Exercise
Could the listing be repeated exactly, with every picture dropped?

· · · · ·

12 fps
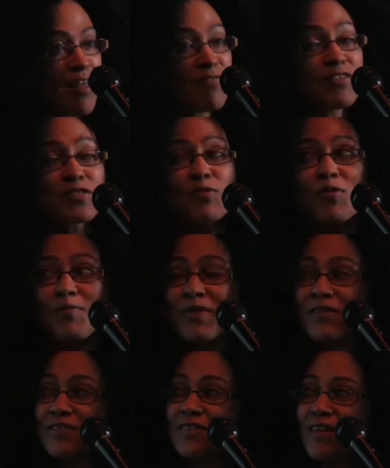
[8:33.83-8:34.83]
love this
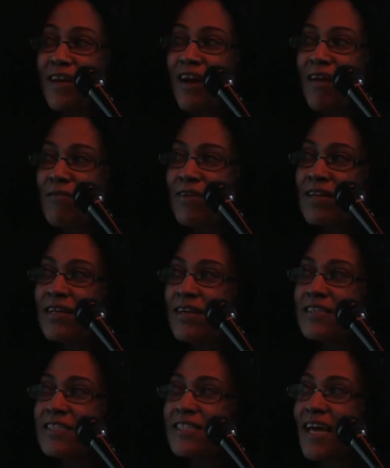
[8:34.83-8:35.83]
quote because I really
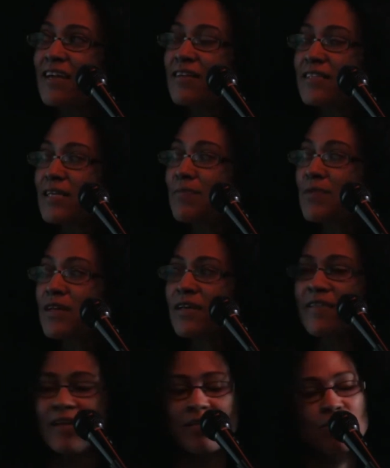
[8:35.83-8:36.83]
understand it
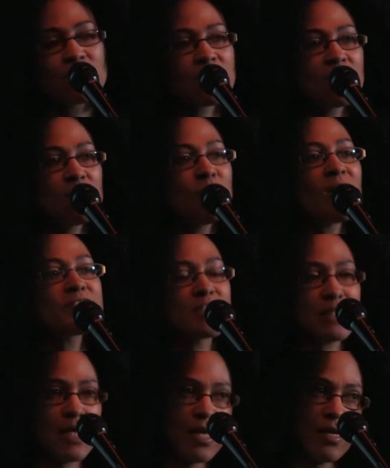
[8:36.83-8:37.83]
deeply, that you have
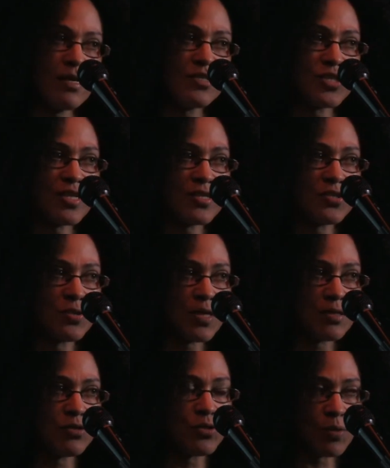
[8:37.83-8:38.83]
to take an education.
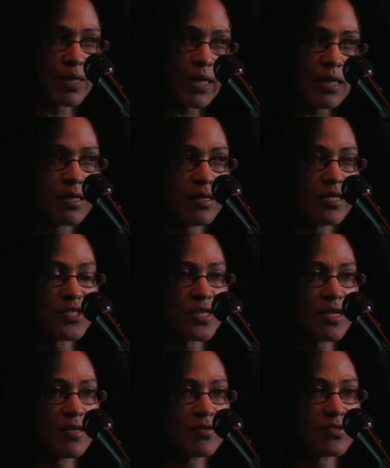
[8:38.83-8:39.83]
You don't get an
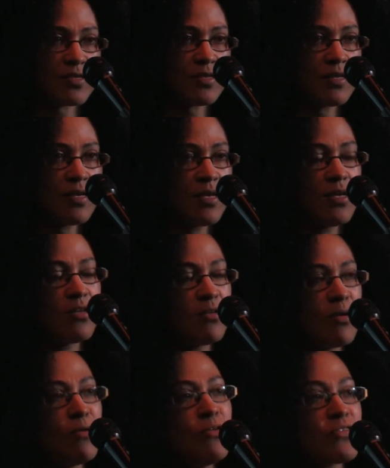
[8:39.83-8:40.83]
education.
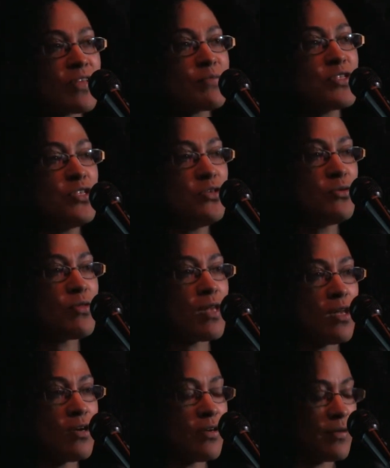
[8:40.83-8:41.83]
It's up to you, the
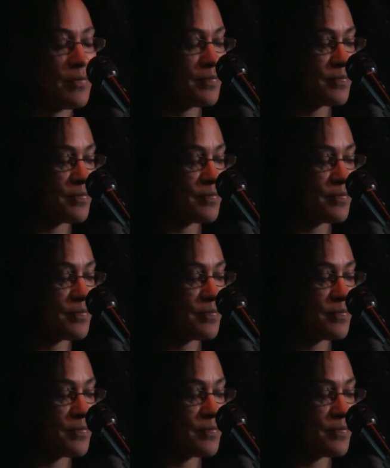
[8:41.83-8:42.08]
learner.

· · · · ·

Task result
12 fps
[8:33.83-8:34.83]
love this
[8:34.83-8:35.83]
quote because I really
[8:35.83-8:36.83]
understand it
[8:36.83-8:37.83]
deeply, that you have
[8:37.83-8:38.83]
to take an education.
[8:38.83-8:39.83]
You don't get an
[8:39.83-8:40.83]
education.
[8:40.83-8:41.83]
It's up to you, the
[8:41.83-8:42.08]
learner.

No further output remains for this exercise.